PROBLEM STATEMENT:
Copy only the lines from the one with "[0:01.04-0:02.08]" through the end of the records, exactly as they stand. No pictures belong in the copy.

RECORDS:
>>>
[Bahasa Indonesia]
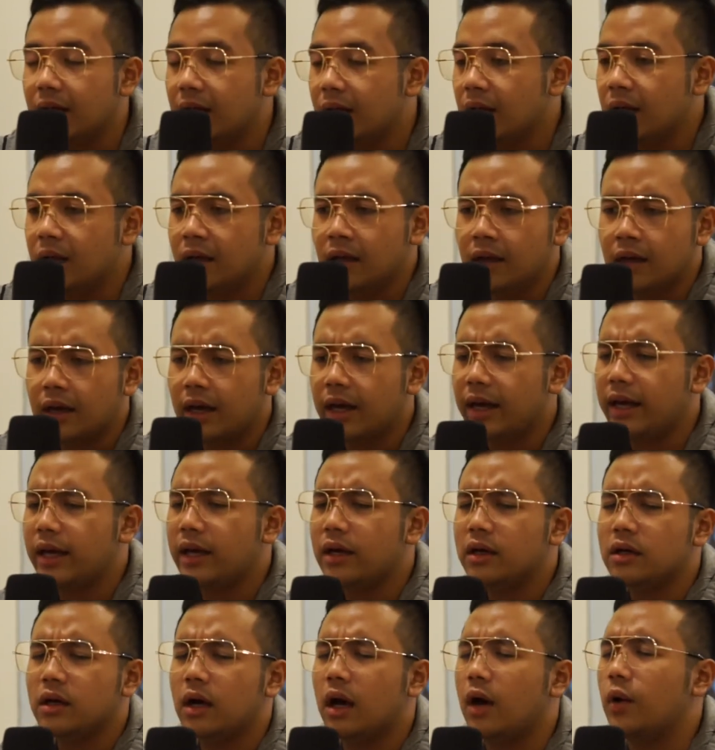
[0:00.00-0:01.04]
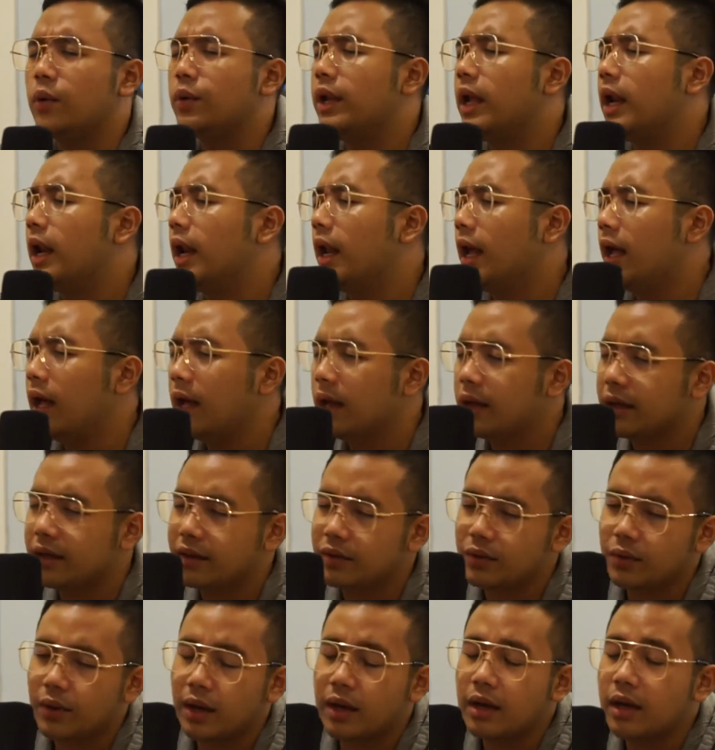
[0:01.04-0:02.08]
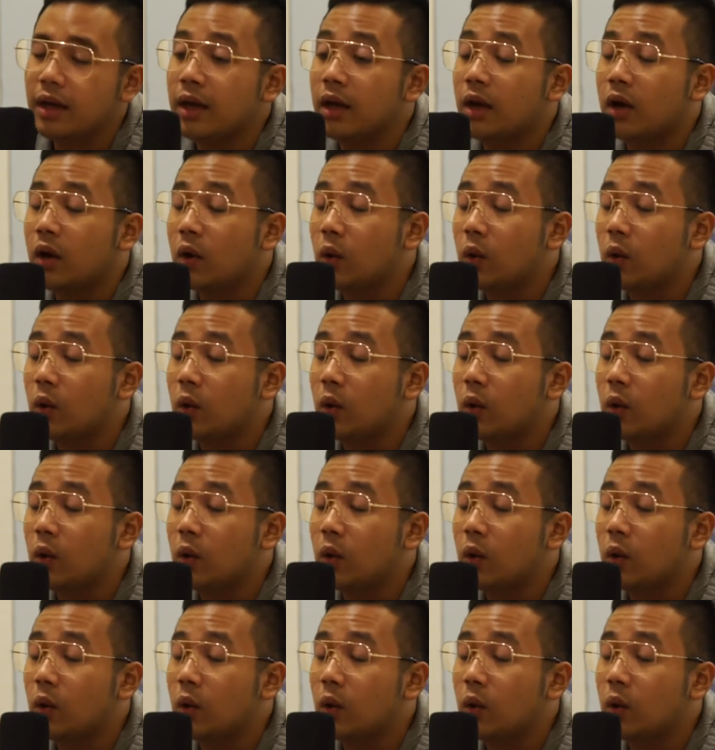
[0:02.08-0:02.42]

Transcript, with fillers: pasrah. kan kayak yang ah udahlah gitu kan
<<<
SOLUTION:
[0:01.04-0:02.08]
[0:02.08-0:02.42]

Transcript, with fillers: pasrah. kan kayak yang ah udahlah gitu kan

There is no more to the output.